L’agriculteur affirme qu’une résolution sera déposée à l’assemblée générale des Producteurs de grains du Québec demandant à l’organisation de faire pression sur les MRC afin d’accélérer le traitement des demandes de nettoyage des cours d’eau et de diminuer la bureaucratie. « J’ai aussi appelé le [ministère de l’Agriculture]. Ils m’ont dit qu’ils s’occupaient des champs, mais pas des cours d’eau. Ça m’a encore plus fâché! Car quand le champ ne s’égoutte pas sur plusieurs années, c’est la structure du sol qui se dégrade », affirme M. Tanguay.


Le ministère de l’Environnement a alourdi le processus, dit la MRC

Le directeur des services techniques à la MRC des Maskoutains, Matteo Giusti, est conscient que la liste des demandes de nettoyage des cours d’eau s’est allongée. La principale cause, selon lui, est le processus d’évaluation alourdi par les exigences supplémentaires du ministère de l’Environnement.

« Si on veut nettoyer les cours d’eau, on doit avoir l’autorisation du ministère, et le processus a changé depuis deux ans. Avant, ça prenait 30 jours et si on n’avait pas de réponse du ministère, on procédait. Maintenant, il faut monter un dossier incluant l’évaluation du secteur d’intervention quant à l’aspect faunique, floristique et environnemental, l’habitat du poisson, les batraciens, etc. Ça prend beaucoup plus de temps… Et ce qui ne nous aide pas, c’est que le ministère a changé beaucoup de ses formulaires en deux ans. Nos employés doivent les réapprendre chaque fois », explique-t-il.

Parfois, le nettoyage d’un cours d’eau près d’un champ implique l’analyse d’autres embranchements du cours d’eau, ce qui allonge le temps d’analyse. « C’est arrivé que le ministère ait rejeté des demandes », précise-t-il.

Pour tenter de réduire la bureaucratie associée aux demandes, Matteo Giusti mentionne que son organisation a opté, en 2023, pour un processus de déclaration de conformité plutôt qu’un processus d’autorisation générale.

L’avantage de la déclaration de conformité est qu’elle est plus rapide d’obtention et nécessite un dossier moins étoffé à présenter au ministère. Le désavantage est que l’intervention sur le cours d’eau ne peut pas dépasser 500 mètres et qu’on ne peut pas refaire une nouvelle demande touchant ce cours d’eau avant cinq ans. Nous avons donc sélectionné des cours d’eau où il était possible de faire une frappe chirurgicale sur un total de 500 mètres en réglant un maximum de problèmes.
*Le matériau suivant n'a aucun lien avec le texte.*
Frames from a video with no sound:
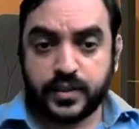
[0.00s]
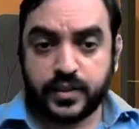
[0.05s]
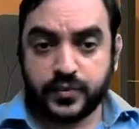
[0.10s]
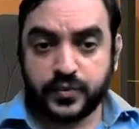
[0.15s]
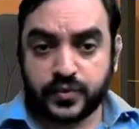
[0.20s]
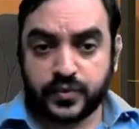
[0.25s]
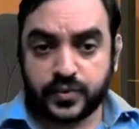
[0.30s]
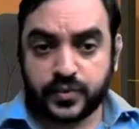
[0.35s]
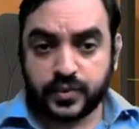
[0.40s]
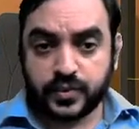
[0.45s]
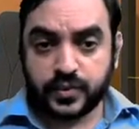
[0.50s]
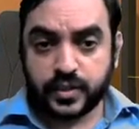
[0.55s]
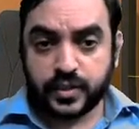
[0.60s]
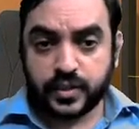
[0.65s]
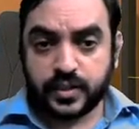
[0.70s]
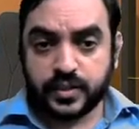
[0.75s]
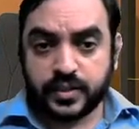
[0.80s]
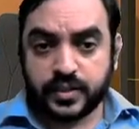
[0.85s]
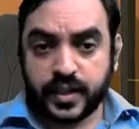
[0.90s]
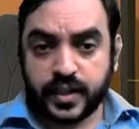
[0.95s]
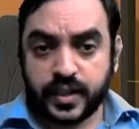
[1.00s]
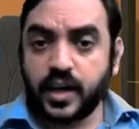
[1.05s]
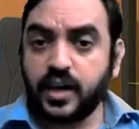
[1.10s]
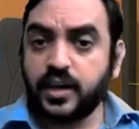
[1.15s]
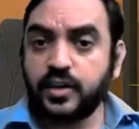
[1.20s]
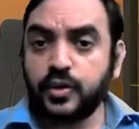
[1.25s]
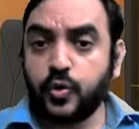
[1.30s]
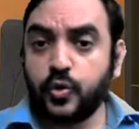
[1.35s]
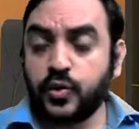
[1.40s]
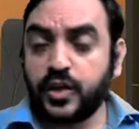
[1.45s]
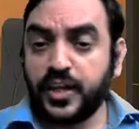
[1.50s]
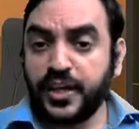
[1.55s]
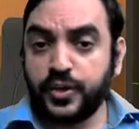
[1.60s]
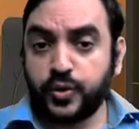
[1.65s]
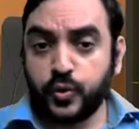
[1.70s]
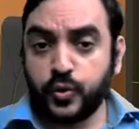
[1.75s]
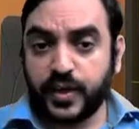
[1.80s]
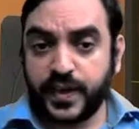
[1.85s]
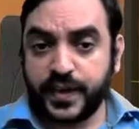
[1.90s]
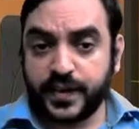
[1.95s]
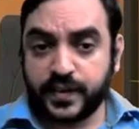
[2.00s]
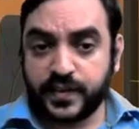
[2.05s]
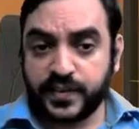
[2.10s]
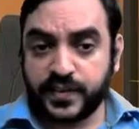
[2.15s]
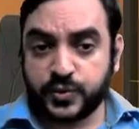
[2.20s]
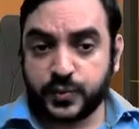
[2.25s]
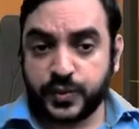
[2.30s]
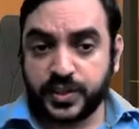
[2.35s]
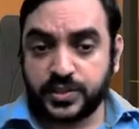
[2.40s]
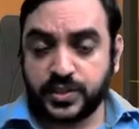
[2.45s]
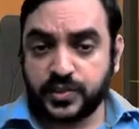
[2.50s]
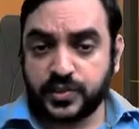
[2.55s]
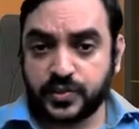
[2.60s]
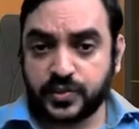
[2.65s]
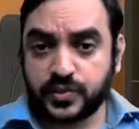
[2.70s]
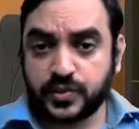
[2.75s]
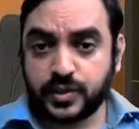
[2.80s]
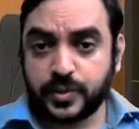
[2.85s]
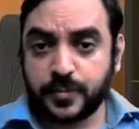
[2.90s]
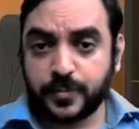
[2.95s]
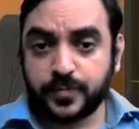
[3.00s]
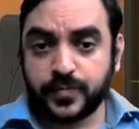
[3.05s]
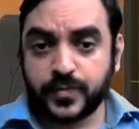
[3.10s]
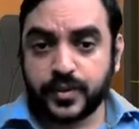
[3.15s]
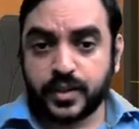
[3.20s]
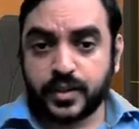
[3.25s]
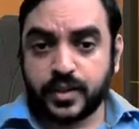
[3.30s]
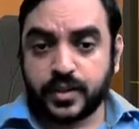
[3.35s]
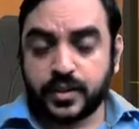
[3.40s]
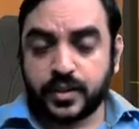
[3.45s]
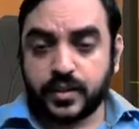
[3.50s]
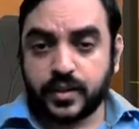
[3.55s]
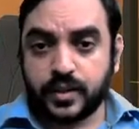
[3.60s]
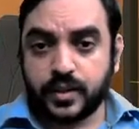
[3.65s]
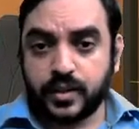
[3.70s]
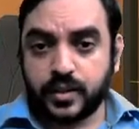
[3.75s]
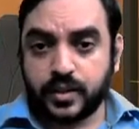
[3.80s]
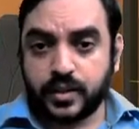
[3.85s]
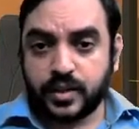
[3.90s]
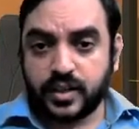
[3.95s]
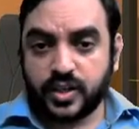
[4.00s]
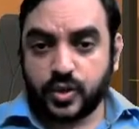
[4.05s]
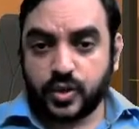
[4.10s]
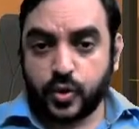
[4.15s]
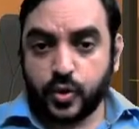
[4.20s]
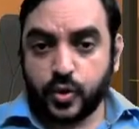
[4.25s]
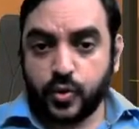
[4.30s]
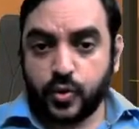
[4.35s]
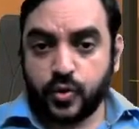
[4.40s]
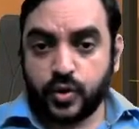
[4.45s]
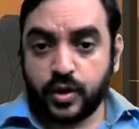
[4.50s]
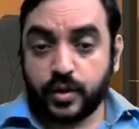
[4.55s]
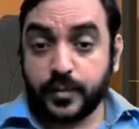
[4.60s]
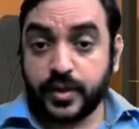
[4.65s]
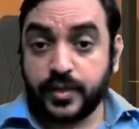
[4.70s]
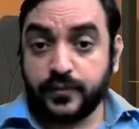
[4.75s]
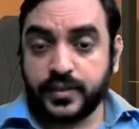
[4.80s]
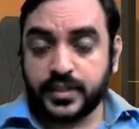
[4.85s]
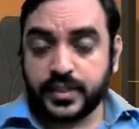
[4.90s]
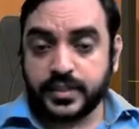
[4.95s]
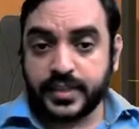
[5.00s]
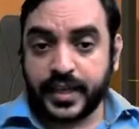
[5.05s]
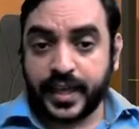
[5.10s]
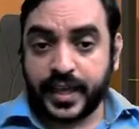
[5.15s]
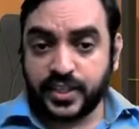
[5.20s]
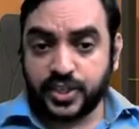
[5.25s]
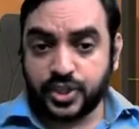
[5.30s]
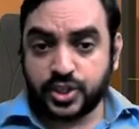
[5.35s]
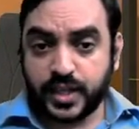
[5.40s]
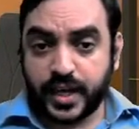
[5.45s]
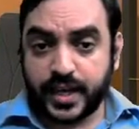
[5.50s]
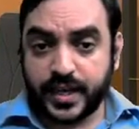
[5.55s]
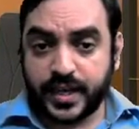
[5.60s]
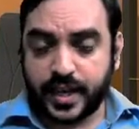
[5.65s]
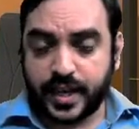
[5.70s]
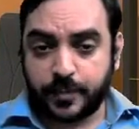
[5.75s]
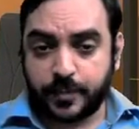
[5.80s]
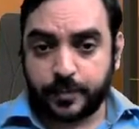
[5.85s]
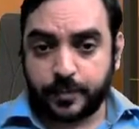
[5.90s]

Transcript: Means there are only two letters, which is which is H and M.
Matteo Giusti, directeur des services techniques à la MRC des Maskoutains

Cette stratégie explique pourquoi la MRC n’a travaillé que sur 4 km en 2023, ce qui contraste avec la moyenne de 32 km de nettoyage des années 2018 à 2020, soit avant l’arrivée de la nouvelle réglementation du ministère.

Classement par priorités

Matteo Giusti ajoute que la liste de dossiers de nettoyage en attente oblige sa MRC à effectuer un classement par priorités. Si l’accumulation d’eau nuit à la sécurité publique, par exemple si elle déstabilise les sols et menace une route adjacente, le nettoyage sera jugé prioritaire.

Matteo Giusti indique que les dommages à la propriété, qui incluent des pertes de rendement, reçoivent un ordre de priorité plus élevé que les travaux de nettoyage habituels. Les producteurs doivent cependant l’indiquer dans leur demande.